= Beginning of Section =
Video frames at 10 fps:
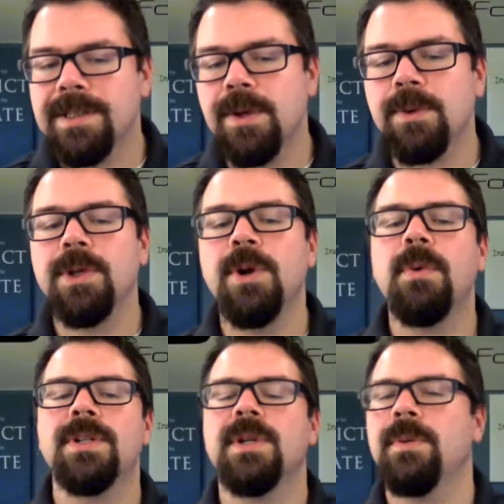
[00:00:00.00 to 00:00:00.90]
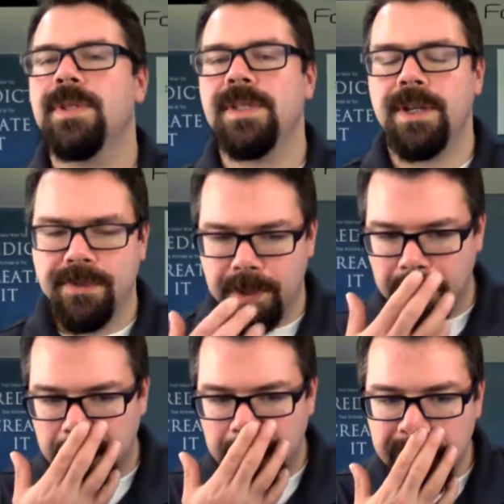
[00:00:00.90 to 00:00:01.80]
So you don't want to start with a sales
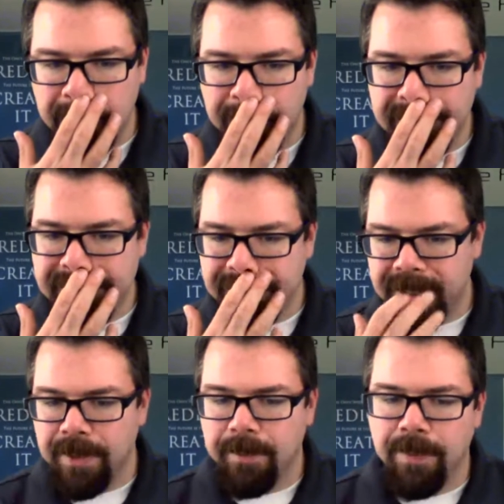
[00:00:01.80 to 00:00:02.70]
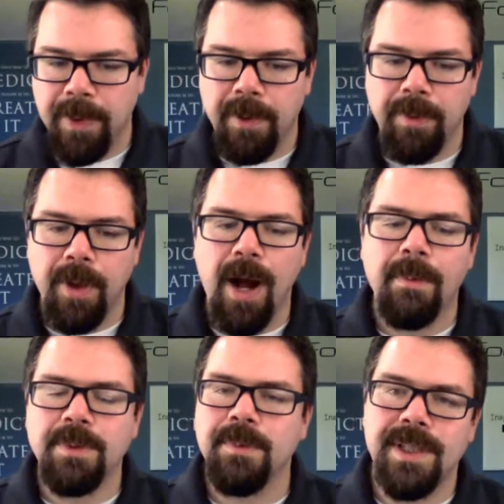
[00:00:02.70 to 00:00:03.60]
funnel. Basically the
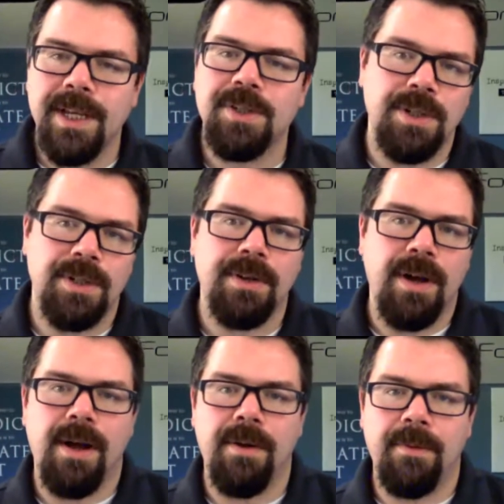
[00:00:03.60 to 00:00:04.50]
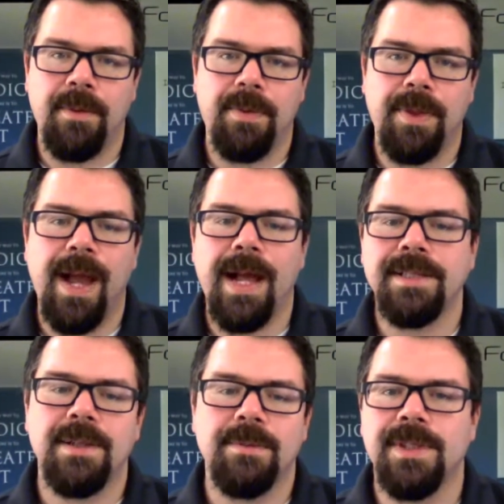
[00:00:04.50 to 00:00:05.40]
optimization, or the
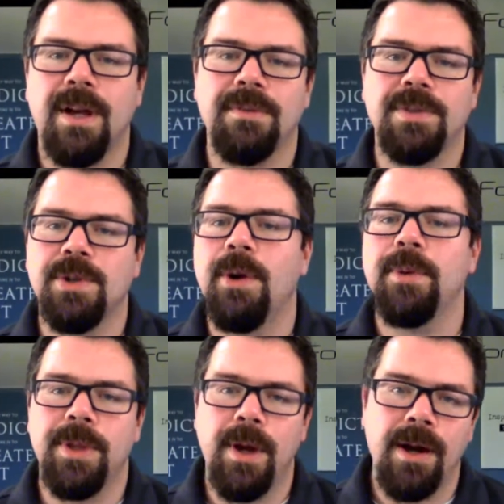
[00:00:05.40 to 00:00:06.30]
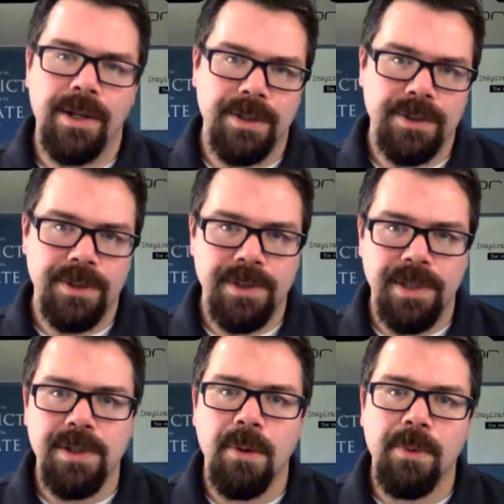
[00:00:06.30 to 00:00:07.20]
ads themselves, start with the audiences.
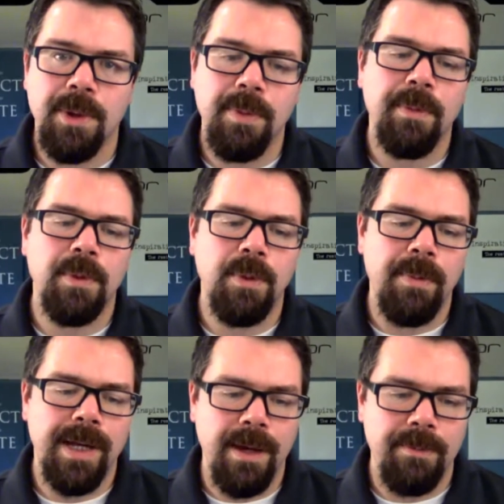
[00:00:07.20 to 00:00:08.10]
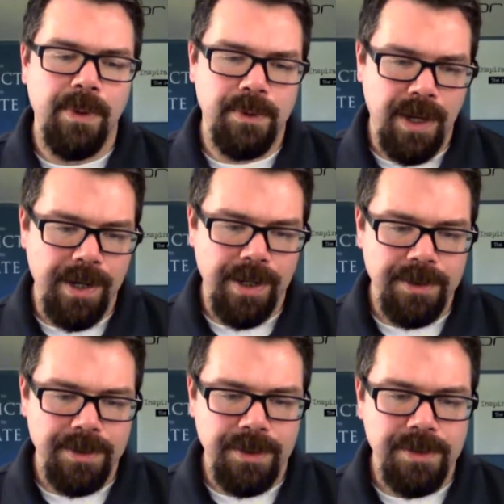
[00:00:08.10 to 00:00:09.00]
They start with the people who make up those
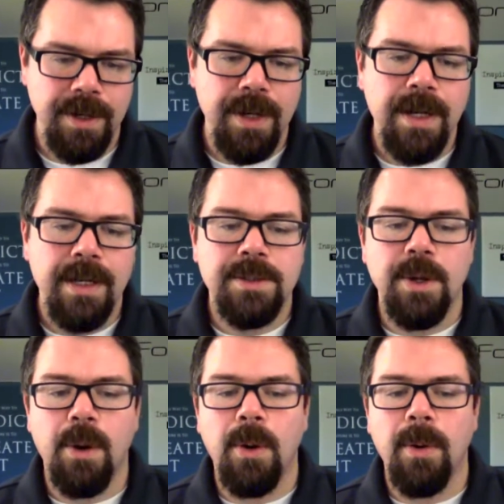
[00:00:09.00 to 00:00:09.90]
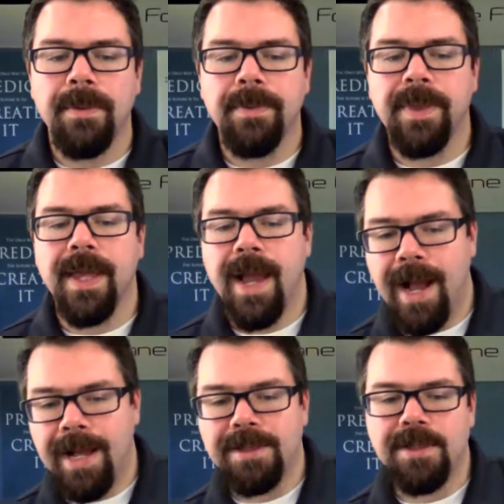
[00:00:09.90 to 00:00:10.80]
audiences. So the
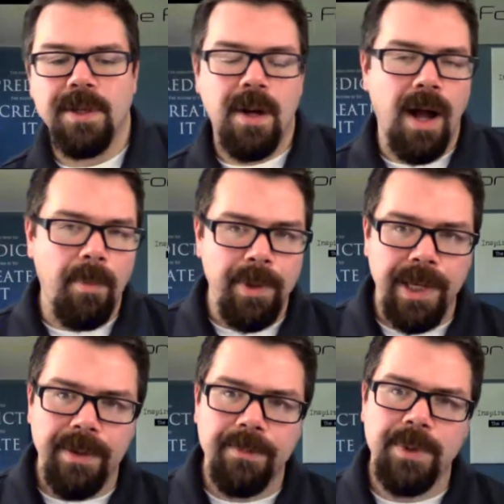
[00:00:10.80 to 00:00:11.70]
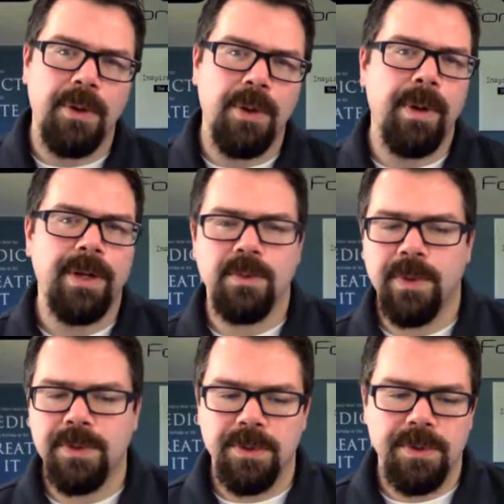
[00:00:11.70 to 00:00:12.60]
ads, the copy, the bells and
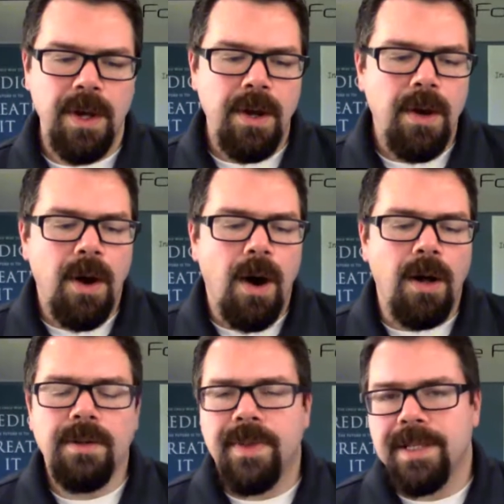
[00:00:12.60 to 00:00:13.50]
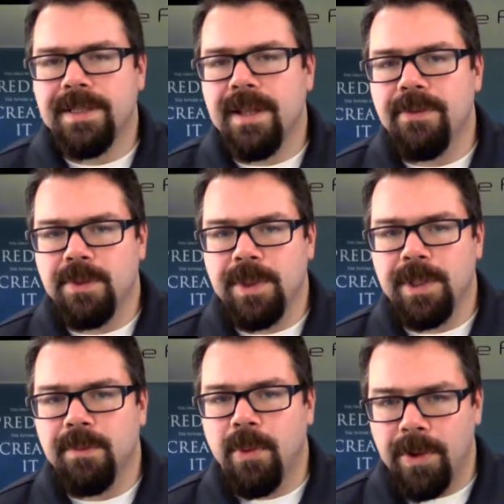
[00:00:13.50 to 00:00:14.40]
whistles, all of that stuff is
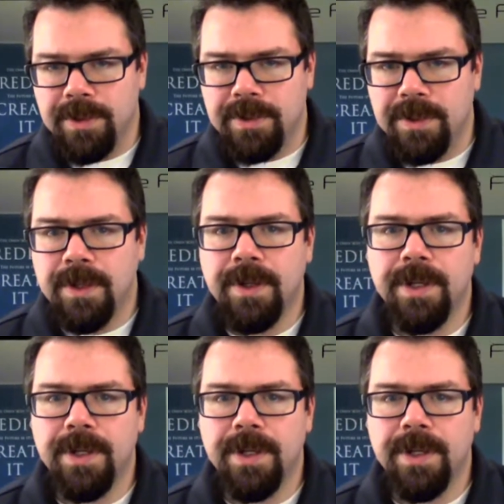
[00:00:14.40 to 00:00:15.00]
really important.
= End of Section =
Task item: Output every entry exactly, leaving out pictures.

Expected answer:
Video frames at 10 fps:
[00:00:00.00 to 00:00:00.90]
[00:00:00.90 to 00:00:01.80]
So you don't want to start with a sales
[00:00:01.80 to 00:00:02.70]
[00:00:02.70 to 00:00:03.60]
funnel. Basically the
[00:00:03.60 to 00:00:04.50]
[00:00:04.50 to 00:00:05.40]
optimization, or the
[00:00:05.40 to 00:00:06.30]
[00:00:06.30 to 00:00:07.20]
ads themselves, start with the audiences.
[00:00:07.20 to 00:00:08.10]
[00:00:08.10 to 00:00:09.00]
They start with the people who make up those
[00:00:09.00 to 00:00:09.90]
[00:00:09.90 to 00:00:10.80]
audiences. So the
[00:00:10.80 to 00:00:11.70]
[00:00:11.70 to 00:00:12.60]
ads, the copy, the bells and
[00:00:12.60 to 00:00:13.50]
[00:00:13.50 to 00:00:14.40]
whistles, all of that stuff is
[00:00:14.40 to 00:00:15.00]
really important.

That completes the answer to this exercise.